A discussão só tende a aumentar. O mercado de assistentes de voz deverá crescer 35% ao ano até pelo menos 2023. “Vai se tornar uma maneira cada vez mais comum de nos comunicarmos com a tecnologia”, diz Julie Carpenter, do Project Q. Reportagem da publicação Wired, dedicada a temas da cultura digital, diz que as empresas de tecnologia não estão necessariamente no negócio de excluir deliberadamente vozes que não se alinham nitidamente com o binário feminino-masculino. Talvez eles pensem que qualquer coisa fora da norma seria muito perturbador para um produto que é de natureza utilitária (faça perguntas, obtenha respostas). “O que podemos fazer é forçar a norma”, diz Anna Jørgensen, linguista que atuou no Projeto Q.

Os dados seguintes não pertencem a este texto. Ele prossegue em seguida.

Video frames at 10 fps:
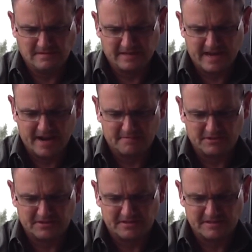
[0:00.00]
Again, I'm
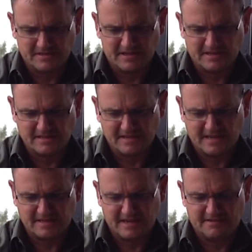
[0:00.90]
just going to tighten
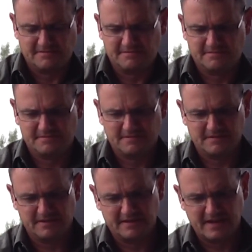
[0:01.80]
that down
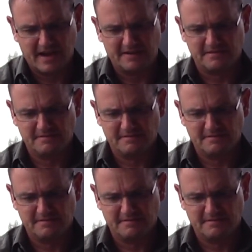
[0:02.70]
again.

O perigo da IA e da robótica é que designers humanos infundem ali seus próprios conceitos. E preconceitos. Uma experiência altamente impactante — e emblemática — em relação aos humanos contaminando a atuação da Inteligência Artificial se deu há três anos. A designer sueca Johanna Burai fez uma busca no Google Imagens digitando a palavra hands (mãos). Todas as 800 opções que surgiram eram de mãos brancas, o que não é exatamente uma representação da humanidade. Ela tentou a mesma busca com as palavras em inglês para nariz, pernas, homem e mulher. O padrão de respostas foi o mesmo. Branco. “As imagens são uma reflexão direta sobre a percepção das pessoas”, disse Burai, à época, a uma reportagem da Dazed. Na verdade, o preconceito não está na IA do Google buscando imagens com uma escolha algoriticamente preconceituosa. É o oposto. O preconceito humano, que escolhe, salva, curte e compartilha fotos de mãos brancas “ensinou” à máquina que o padrão mais buscado e aceito era esse. Deixamos a Inteligência Artificial menos inteligente. E mais preconceituosa. Dessa necessária pajelança entre ativismo e tecnologia é feito o SXSW.